Many scientists are currently attempting to identify a urinary biomarker for Overactive Bladder Syndrome (OAB). In these studies, urine creatinine is commonly used to normalise for urinary proteins. In the field of urinary cytokines, some authors routinely perform creatinine normalisation [1] while others do not [2]. However, urinary creatinine concentrations can vary widely, leading to differing normalised results. As such, there has been an increasing trend to use urine osmolarity (as specific gravity) as a normalising factor. The present study aims to compare urinary creatinine and specific gravity with patient age, body mass index (BMI) and clinical history, to determine which is the better normalising factor.

As part of an ongoing study of urinary cytokines in OAB patients, midstream urine (MSU) samples were collected from women (median age of 64 (52-72)) with urinary incontinence at an urogynaecology clinic.
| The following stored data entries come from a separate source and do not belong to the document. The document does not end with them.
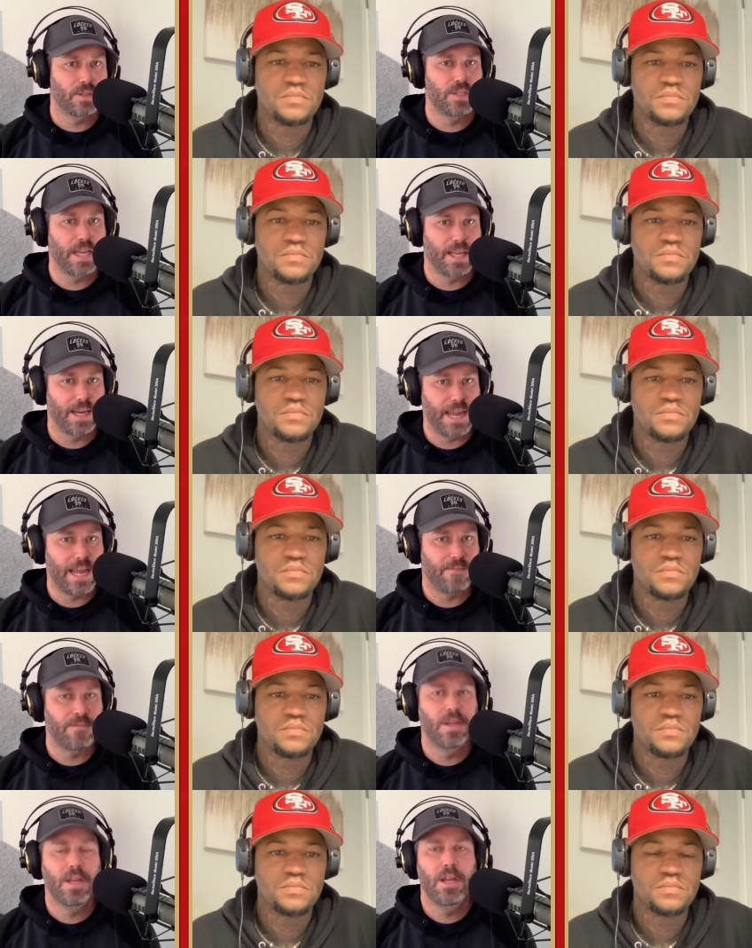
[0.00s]
Speaker 1: the second
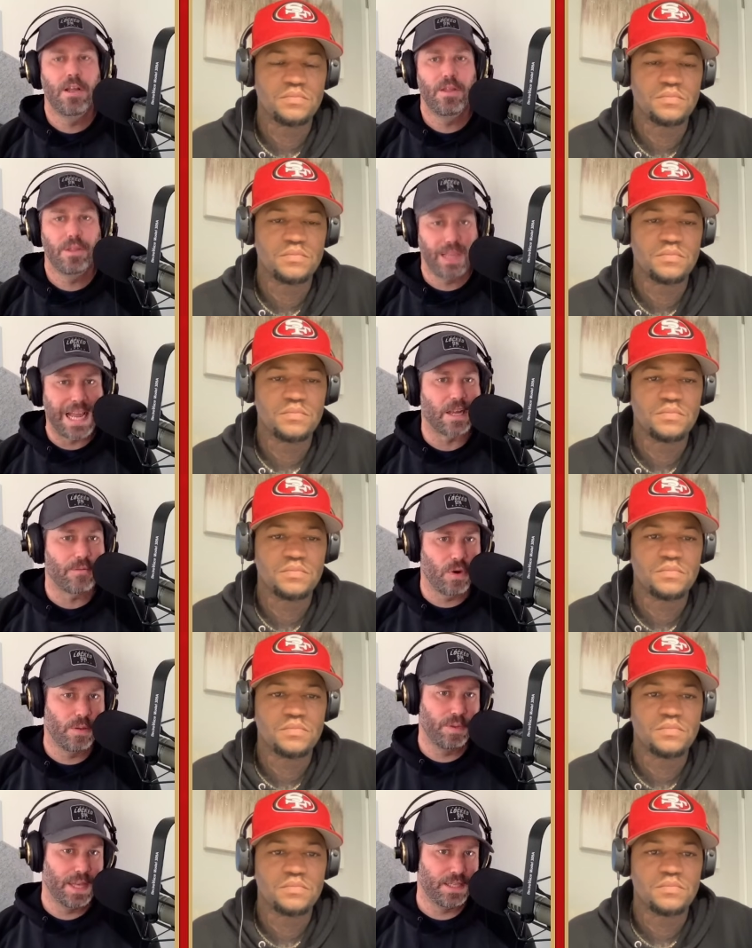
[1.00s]
half. The lack of
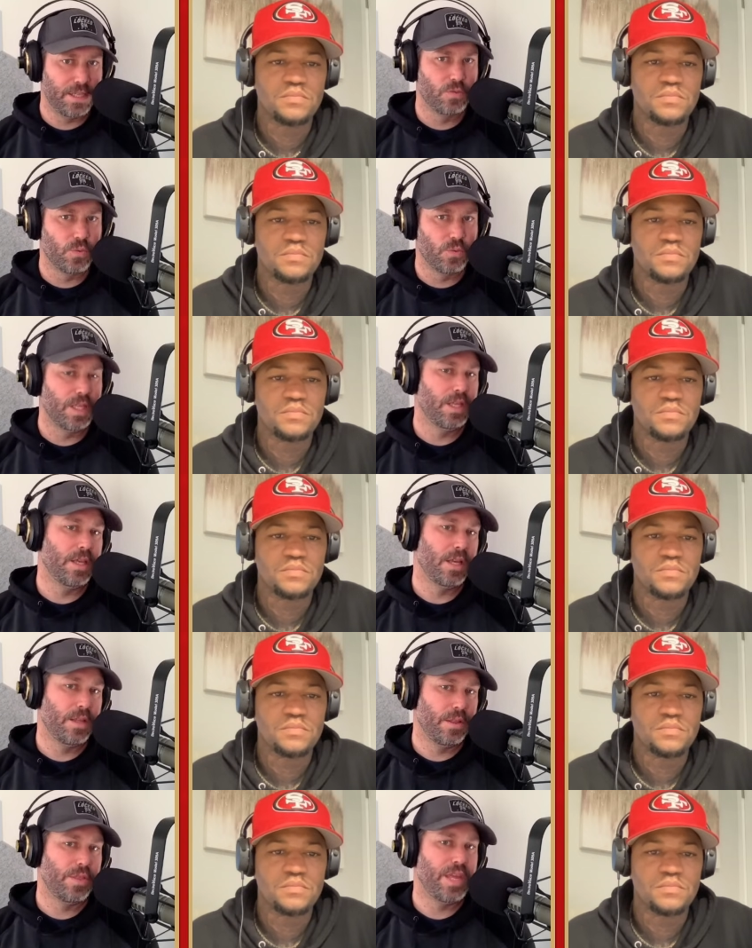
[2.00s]
run plays is really
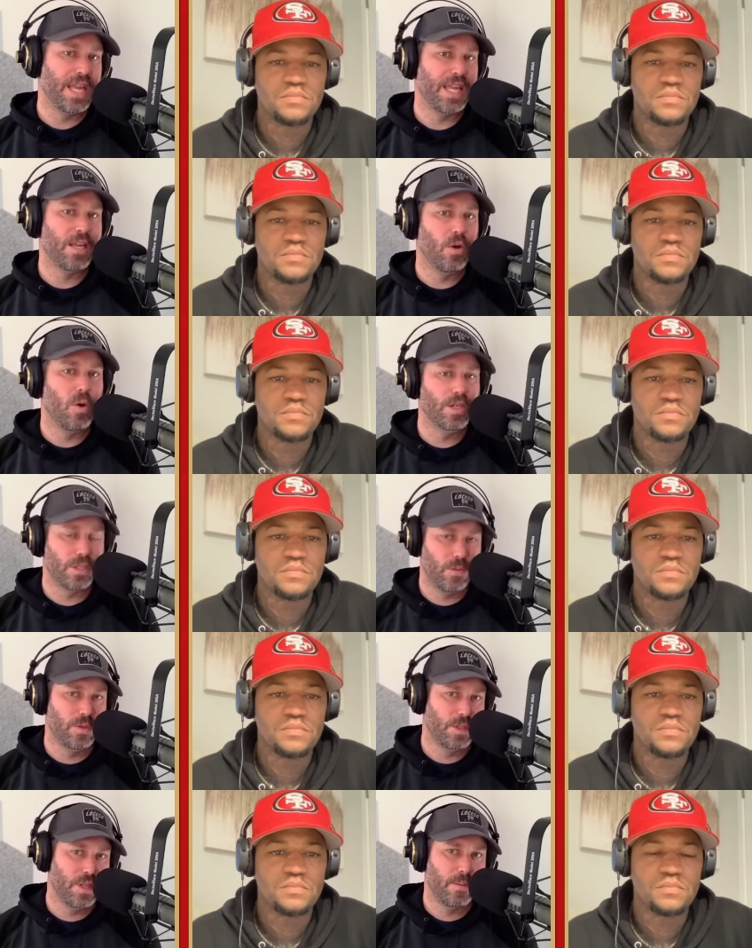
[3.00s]
the the thing in
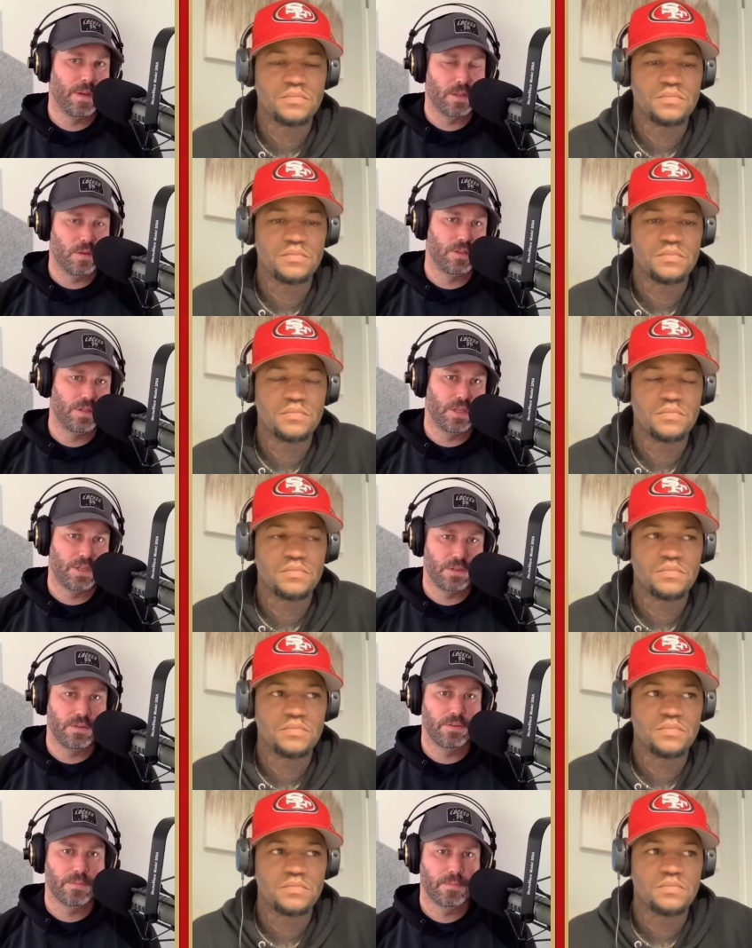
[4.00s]
question. What do you think about those
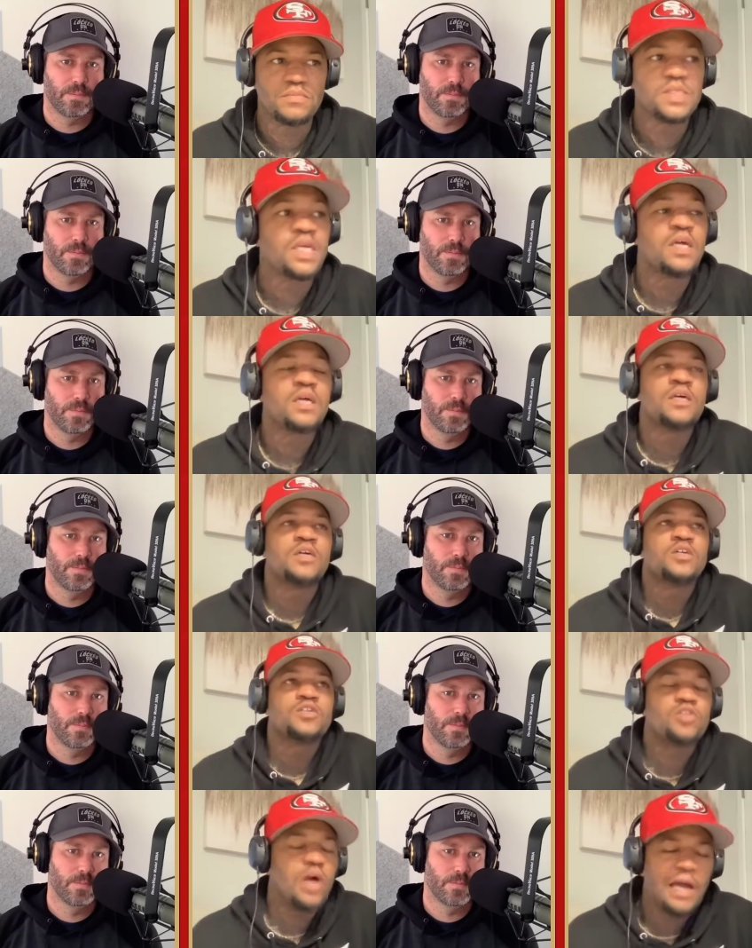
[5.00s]
decisions?
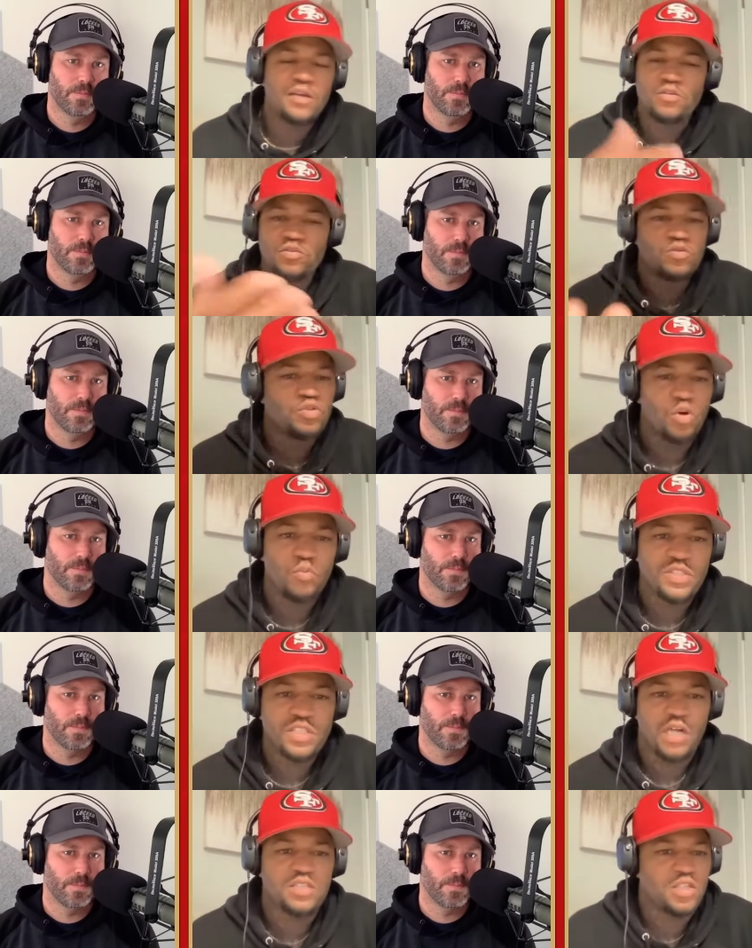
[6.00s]
Speaker 2: You know, I, you know,
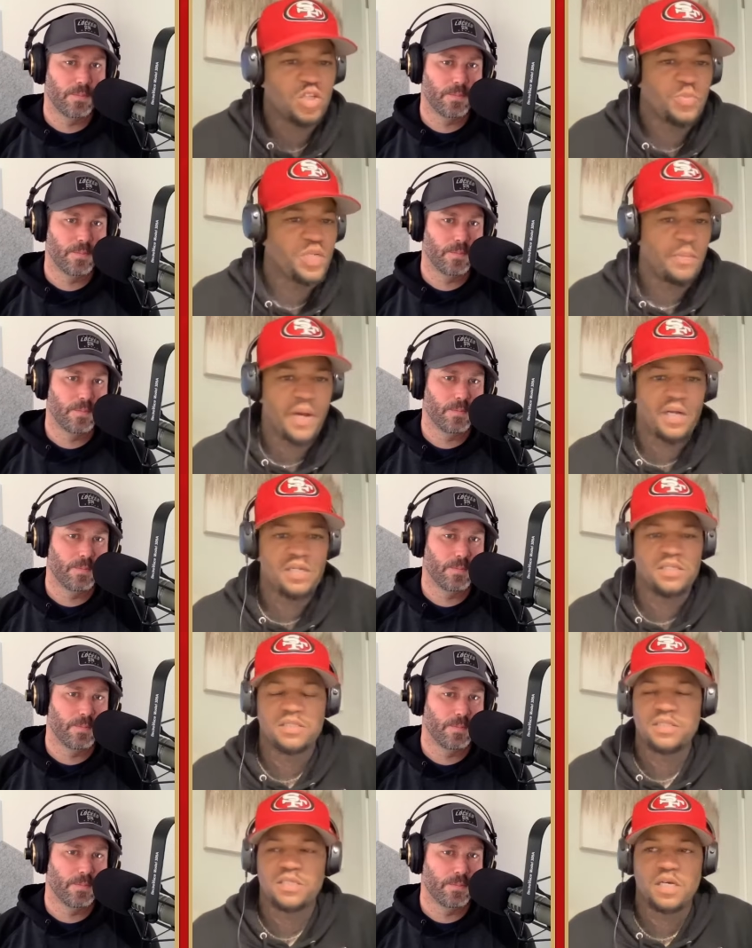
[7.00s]
we talked a little bit about
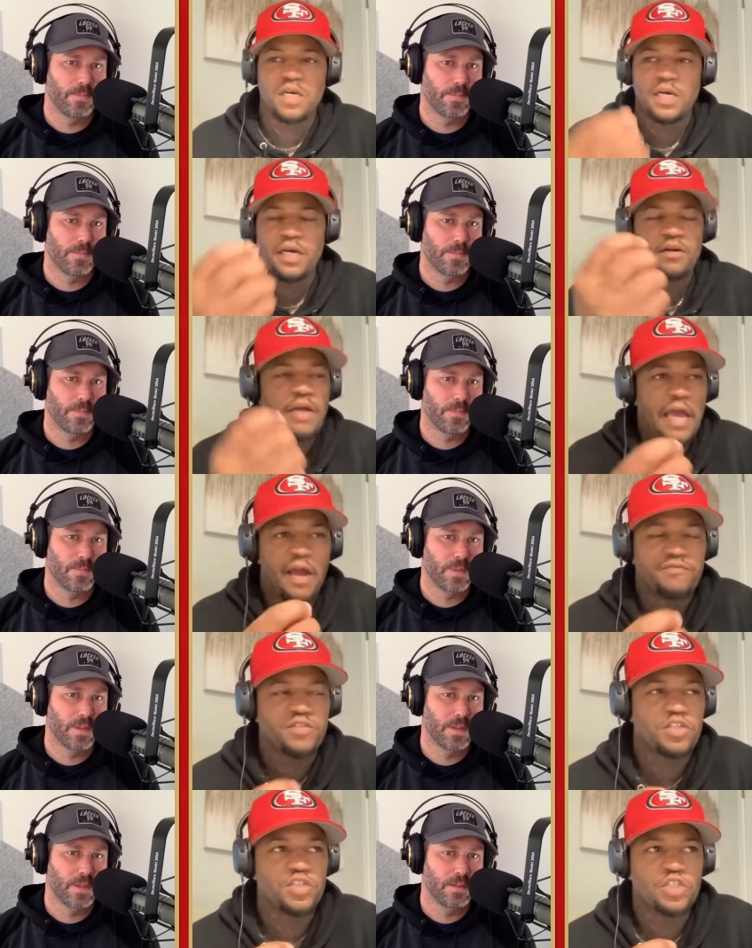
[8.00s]
it uh,
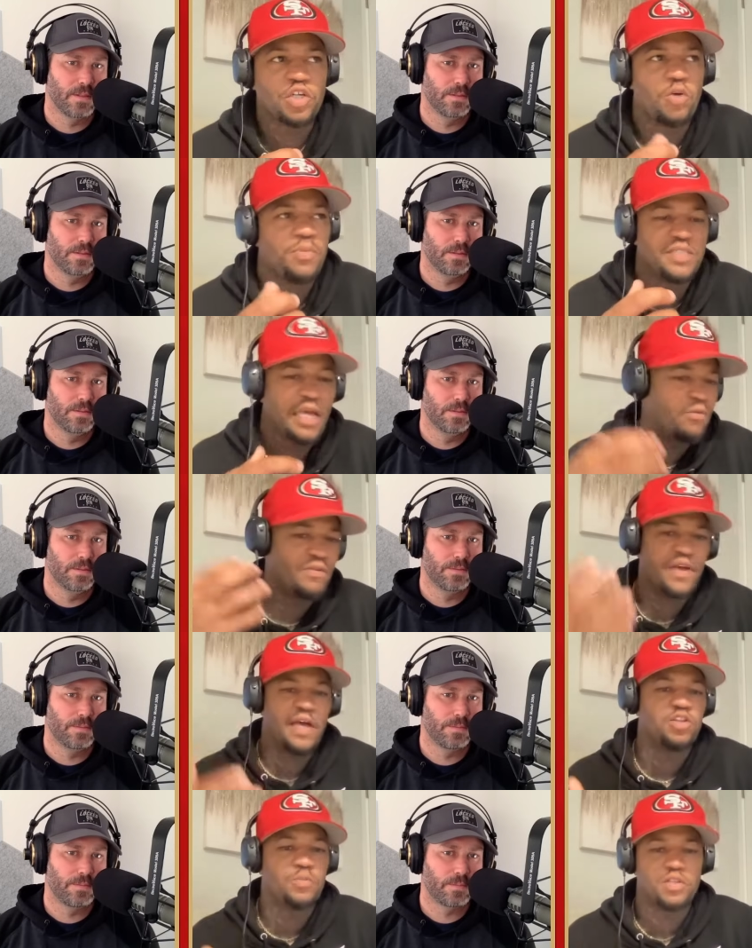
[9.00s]
after the show, but now
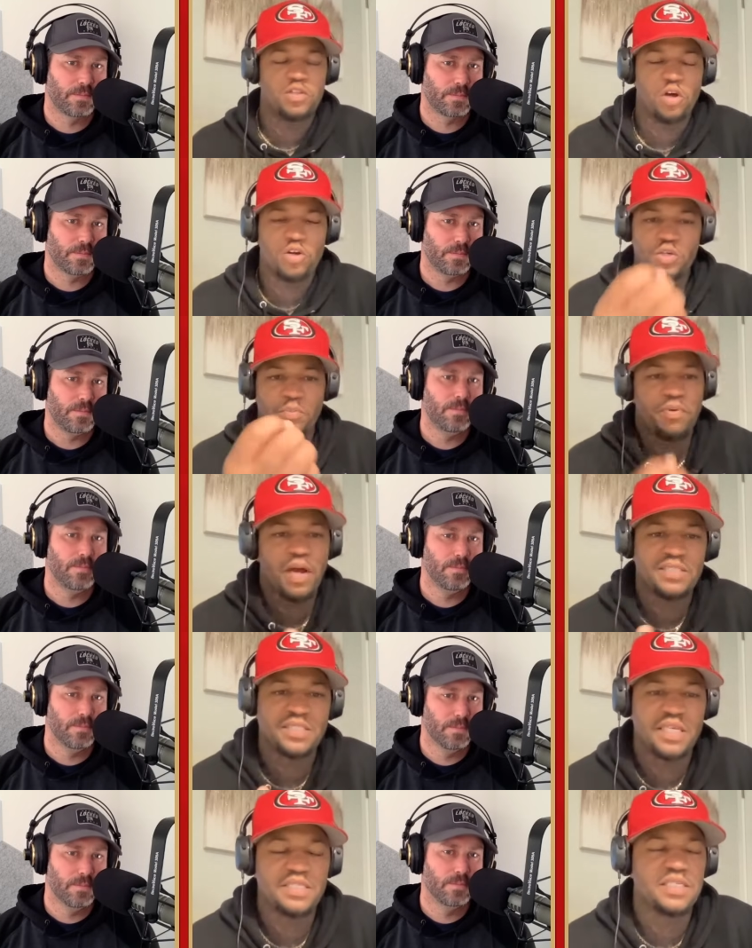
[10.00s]
we've had a little bit longer to
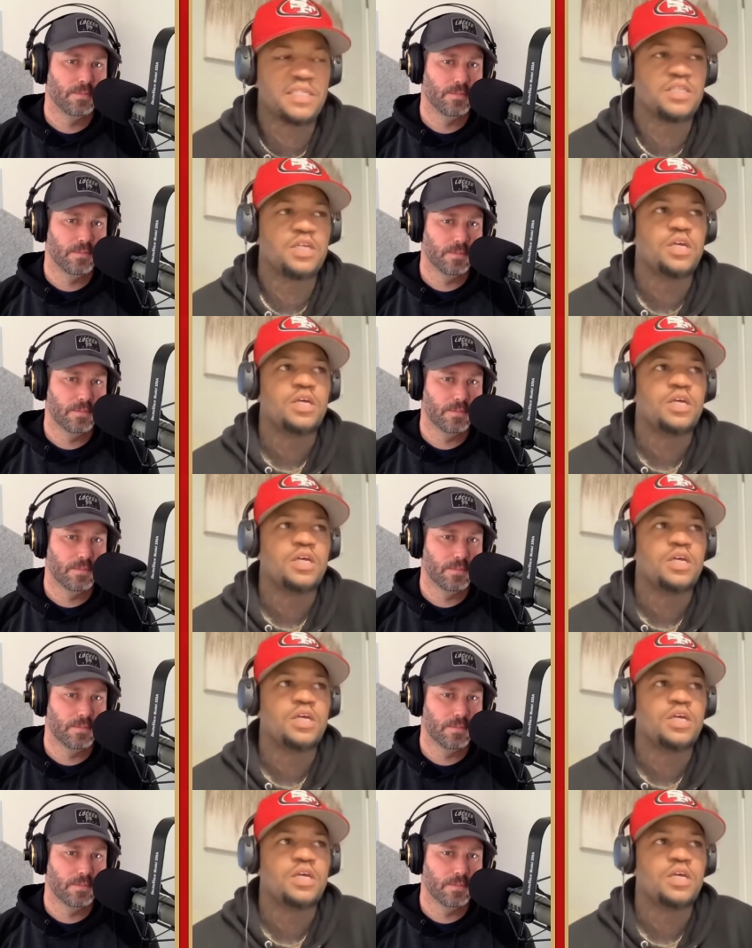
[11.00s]
process it.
A standardised history was routinely taken. The presence of leukocytes and specific gravity were determined by dipstick. Creatinine concentrations were quantitated by a creatinine ELISA (Sigma). Presence of a current UTI was assessed by the microbiology department (>107 CFU/mL). Data are presented as median and interquartile range (IQR); analysis by linear regression and Mann-Whitney t-tests.

Specific gravity (n=168 samples) ranged from 1.0 to 1.03. Patients with hypercholesterolemia had a significantly greater specific gravity (p<0.01, Table 1). Current or history of UTI did not affect specific gravity, however the presence of pyuria did (p<0.05, Table 1). There was a significant correlation of specific gravity and BMI (p<0.05) but not with age (Figure 1A). Urine creatinine was more highly variable, ranging from 0.25 to 46.5 µg/mL (n=136 samples). The normal range for urinary creatinine concentrations is 3-30µg/mL (WHO Guidelines [3]). However, 32% (44/136) of samples were found to be outside of this range. Of these, 11% (5/44) were <3µg/mL while 89% (39/44) were >30µg/mL. There was no significant difference in the urinary creatinine concentration with either patient age or BMI (Figure 1B), nor in relation to a variety of clinical conditions (Table 1). In addition, urinary creatinine was found to be inversely correlated with specific gravity (r=-0.30, p=0.0003).

Urinary creatinine has been used previously as a normalisation factor for studies of urinary proteins such as cytokines. However, our study found that the concentration of urinary creatinine was highly variable, with 32% of samples found to be outside the normal range. It has been previously suggested that urinary creatinine concentration decreased with age [3], however this correlation was not found in the current study. Our results also did not show any significant variation in urinary creatinine with the clinical conditions examined. 
Somewhat surprisingly there was an inverse correlation between urinary creatinine and urine osmolarity. Urine osmolarity (as specific gravity) was found to be less variable than urinary creatinine in the population studied. Specific gravity was influenced by patient BMI, the presence of hypercholesterolemia and the presence of pyuria.

The results of this study do not clearly demonstrate the superiority of either urinary creatinine or specific gravity as a normalisation factor in this OAB patient sample. While the results for creatinine were not influenced by comorbidity, the wide variability in urinary concentrations of creatinine causes concern, as does the lack of correlation with age. Specific gravity, on the other hand, showed less variability but was affected by conditions that are common in OAB patients.

Tyagi et al., 2010 Urine cytokines suggest an inflammatory response in the overactive bladder: a pilot study. Int Urol Nephrol 42: 629-635
Kim et al., 2006 Nerve growth factor and prostaglandins in the urine of female patients with Overactive Bladder, J Urol 175(5): 1773–1776
Barr et al (2005) Urinary creatinine concentrations in the U.S. population: Implications for urinary biologic monitoring measurements. Env Health Persp 113(2):192-200.